A small hack later and I had the app running as an x86 process.

To ensure I won’t hit problems later, I preventatively used link.exe from Visual C++ 2.0 (released in 1994) to link the object file generated by the CoreRT native compiler into an EXE (instead of link.exe that comes with Visual Studio 2019).

Now it was time to boot into Windows NT 3.51 and see the rewards of my work.

Running on Windows NT 3.51

I was fumbling around a bit trying to find a way to copy the executable into the Hyper-V virtual machine with Windows NT. I naively mounted the virtual hard disk into my Windows 10 host, only to find out that Windows 10 managed to do something to the NTFS data structures that NT 3.51 really didn’t like (so much for NTFS backwards compatibility). I ended up using mksisofs on WSL to create an ISO image with the executable and mounting the ISO in the VM.

But the app didn’t seem to start on Windows NT 3.51 - launching the executable wasn’t doing anything observable. Seems like we need a debugger.

I was too young when Windows NT 3.51 was all the rage and I never really had to debug anything on it. But I figured that Visual C++ did exist at that time and it must have had a debugger. A native debugger will probably be as happy to debug a native C# app as it is to debug a C++ app.

A couple minutes later I had Visual C++ 2.0 up and running:

Visual C++ 2.0 splash screen

Visual C++ didn’t disappoint and the trick where one opens an EXE file as a “solution” to debug the EXE without source was already present. But I wasn’t happy to see the problem:

Visual C++ debugger and a “Unhandled Exception: Illegal Instruction” message

The problematic instruction was a XORPS. This processor instruction was introduced in Pentium III as part of the SSE instruction set extension in 1999. I knew the app would be using those instructions, but wasn’t expecting this to be an actual problem. Operating systems usually don’t care if processors add new instructions (they do care about new CPU registers). My processor definitely supports SSE. But SSE was a problem: I didn’t know why.

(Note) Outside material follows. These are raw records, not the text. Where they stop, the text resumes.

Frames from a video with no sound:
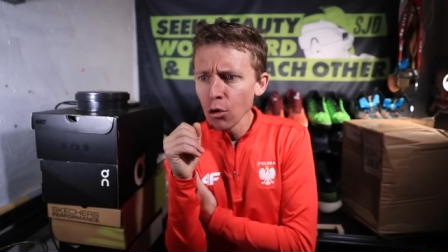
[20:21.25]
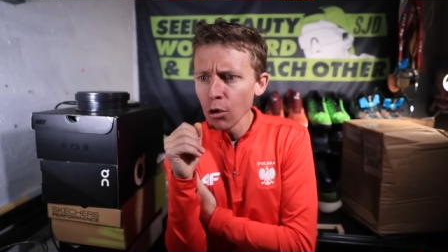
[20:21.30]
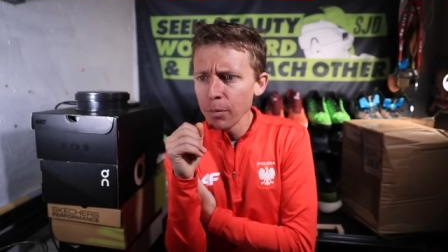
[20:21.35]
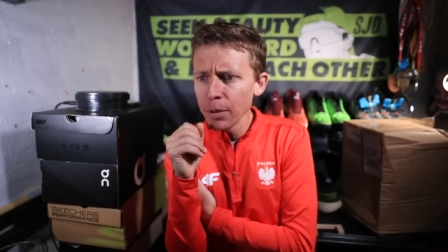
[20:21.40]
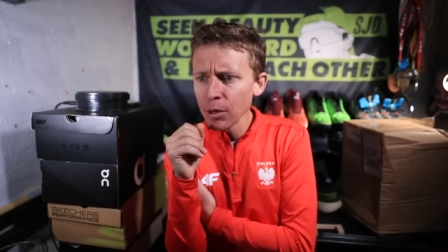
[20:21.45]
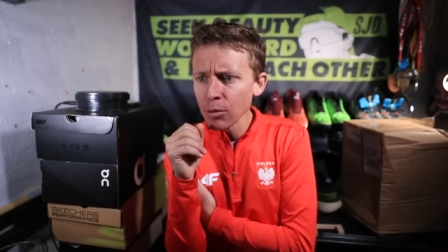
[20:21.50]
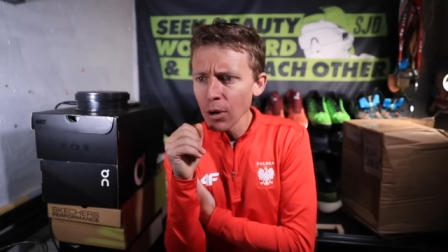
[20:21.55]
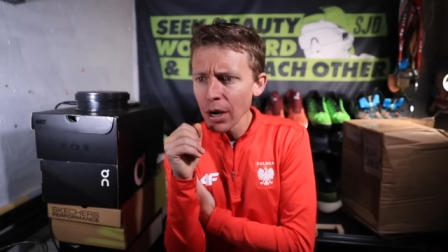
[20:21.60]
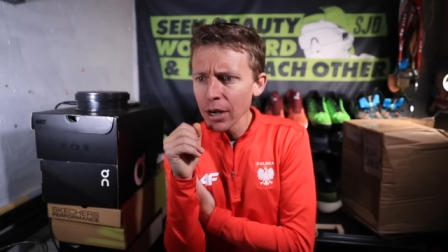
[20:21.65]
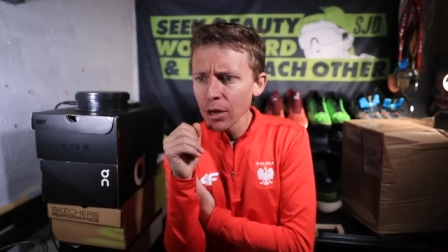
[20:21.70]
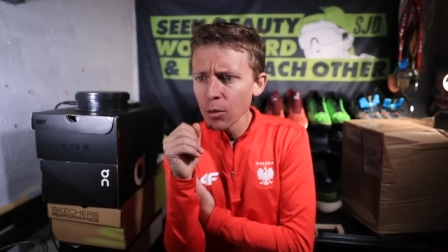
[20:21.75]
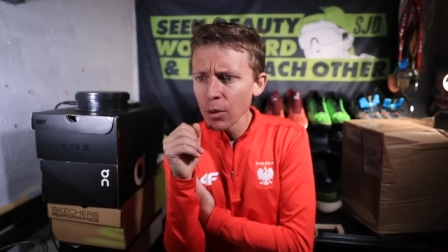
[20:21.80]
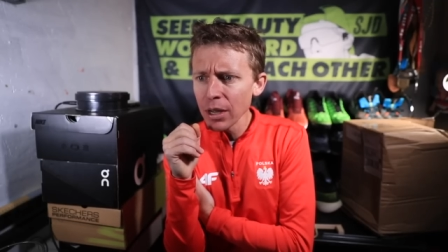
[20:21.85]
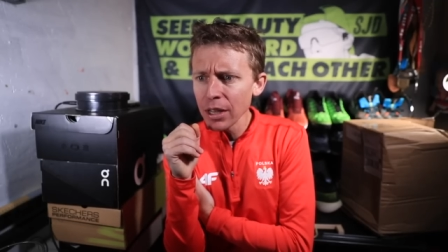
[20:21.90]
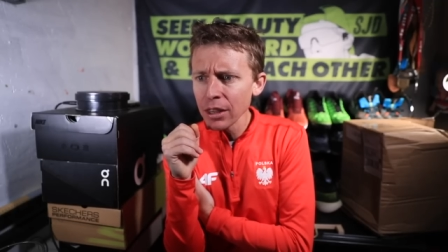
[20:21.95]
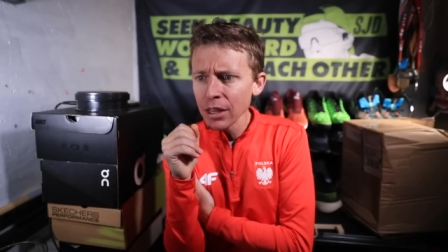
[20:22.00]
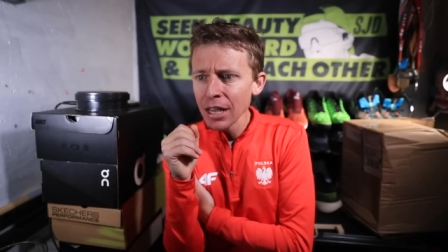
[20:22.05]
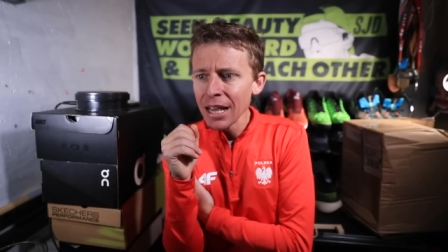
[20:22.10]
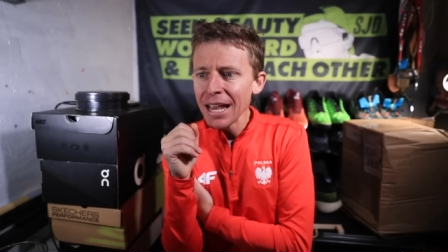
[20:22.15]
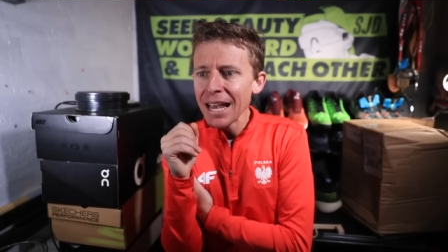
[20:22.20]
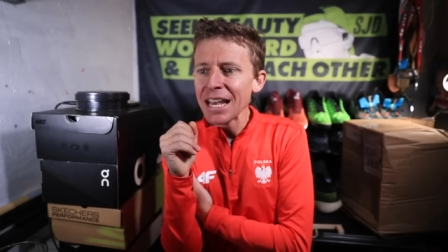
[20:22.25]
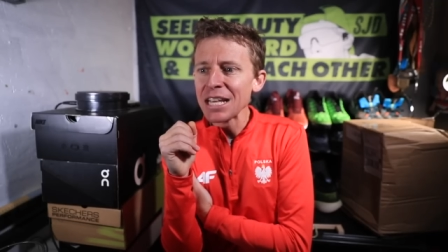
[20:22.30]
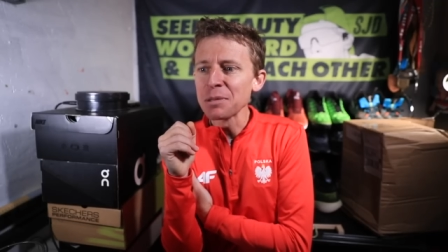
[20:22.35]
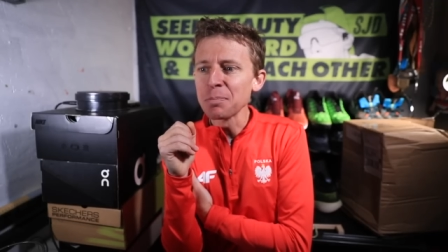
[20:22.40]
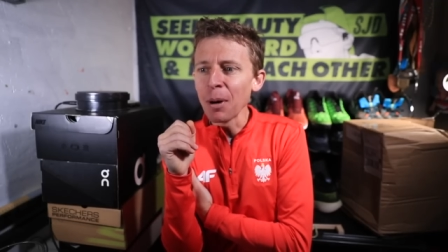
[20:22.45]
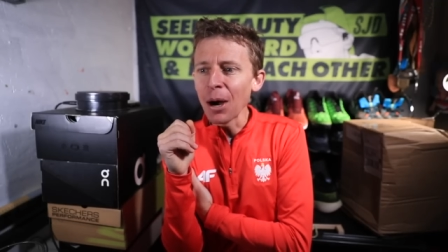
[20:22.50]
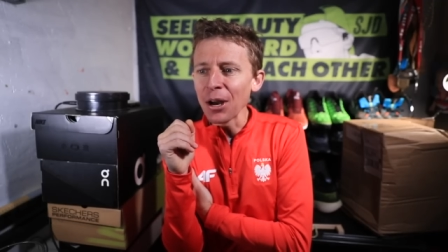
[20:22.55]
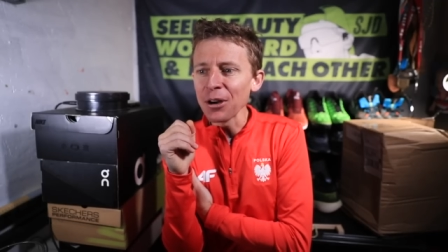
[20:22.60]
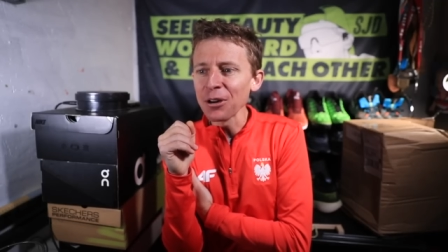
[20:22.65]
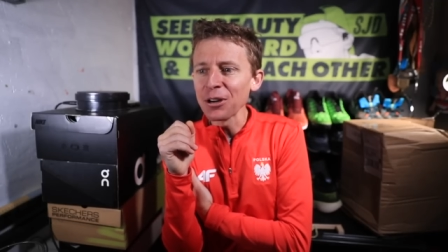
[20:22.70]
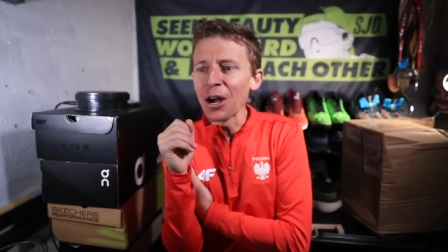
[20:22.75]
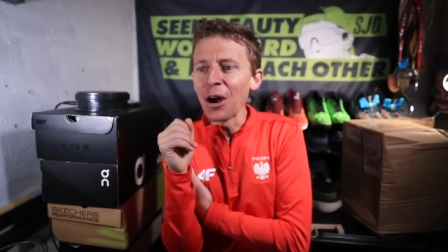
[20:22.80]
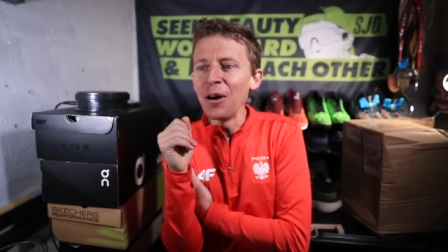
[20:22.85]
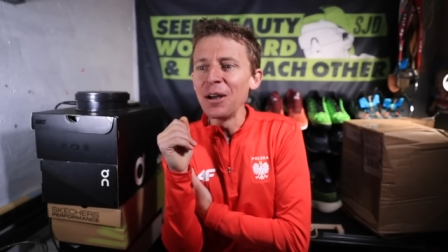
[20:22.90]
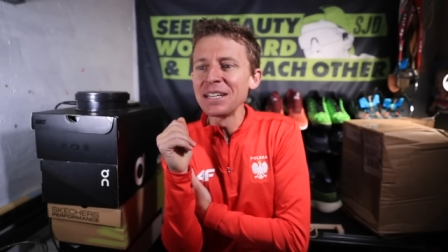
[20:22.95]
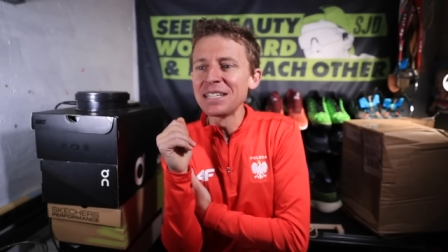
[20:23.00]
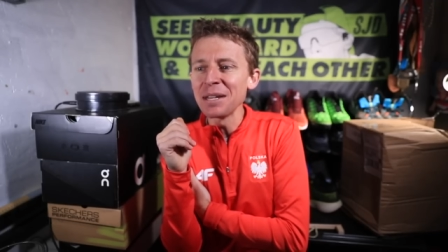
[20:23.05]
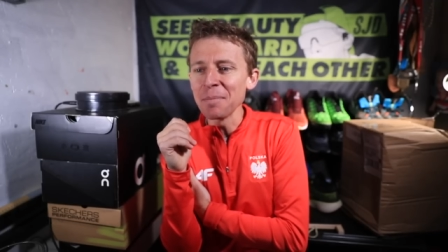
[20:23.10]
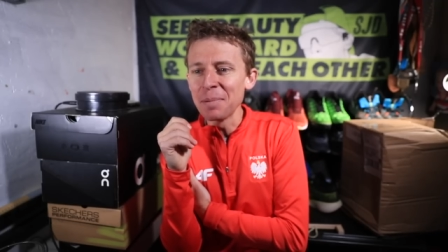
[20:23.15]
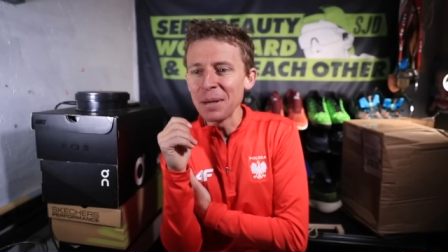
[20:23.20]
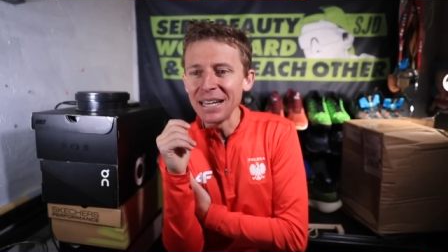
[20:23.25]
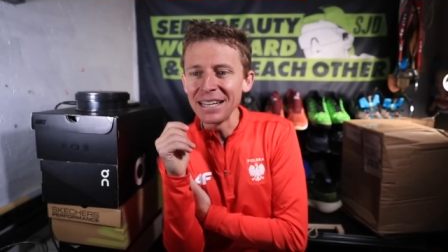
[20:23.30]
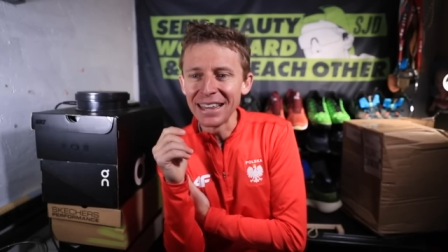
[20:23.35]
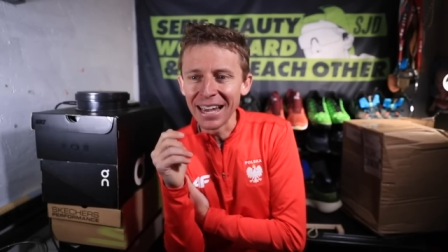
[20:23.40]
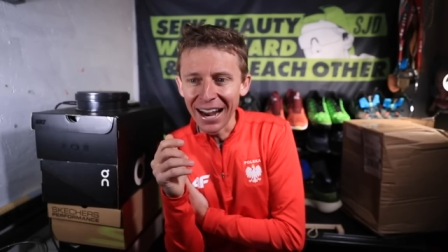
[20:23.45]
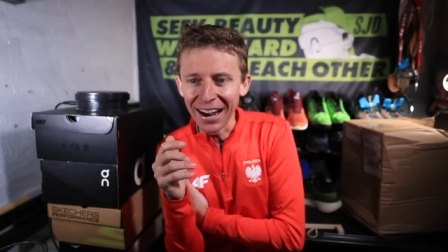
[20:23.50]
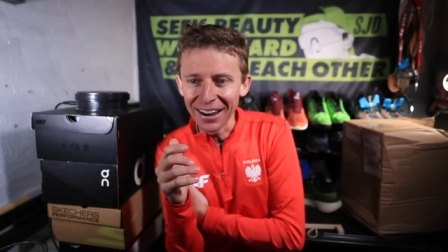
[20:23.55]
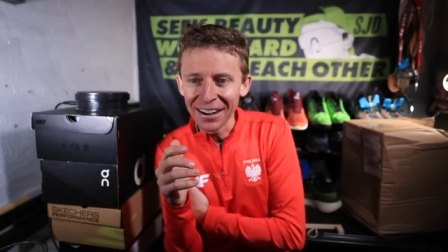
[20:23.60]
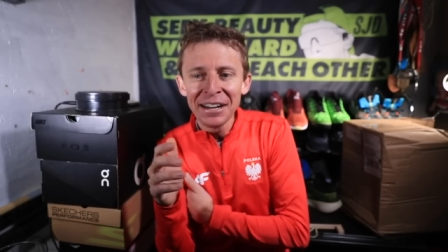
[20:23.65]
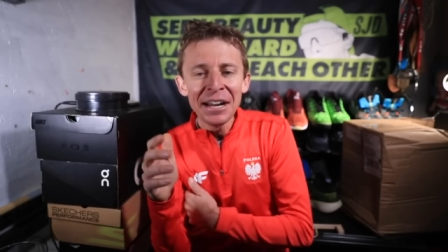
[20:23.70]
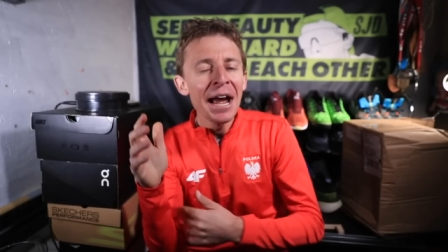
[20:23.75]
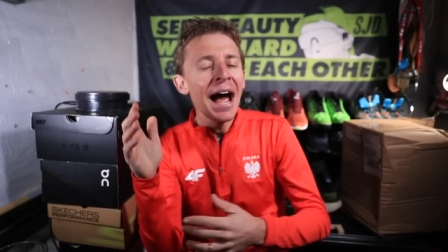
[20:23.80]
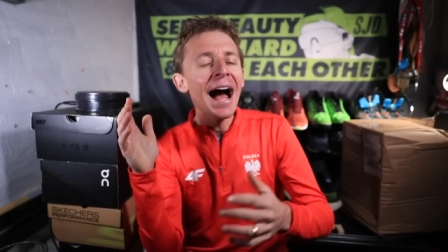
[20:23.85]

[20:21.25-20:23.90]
will be running with. Is Butter going to be there?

I had a quick look at the RyuJIT code generator that I used to generate native code for my C# app if there’s an easy way to turn off SSE generation. There obviously wasn’t, because who wants to run C# on processors from the nineties in 2020 (me, obviously). I didn’t want to spend time hacking that out so I started looking elsewhere.

Quick search found an article on OSDev Wiki (it’s not the first time OSDev Wiki has been incredibly useful for me - big thank you to the maintainers!). Turns out one needs to set up a couple control registers on the CPU to enable the SSE instruction set support. CPU control registers are only modifiable from kernel mode - regular apps can’t set them.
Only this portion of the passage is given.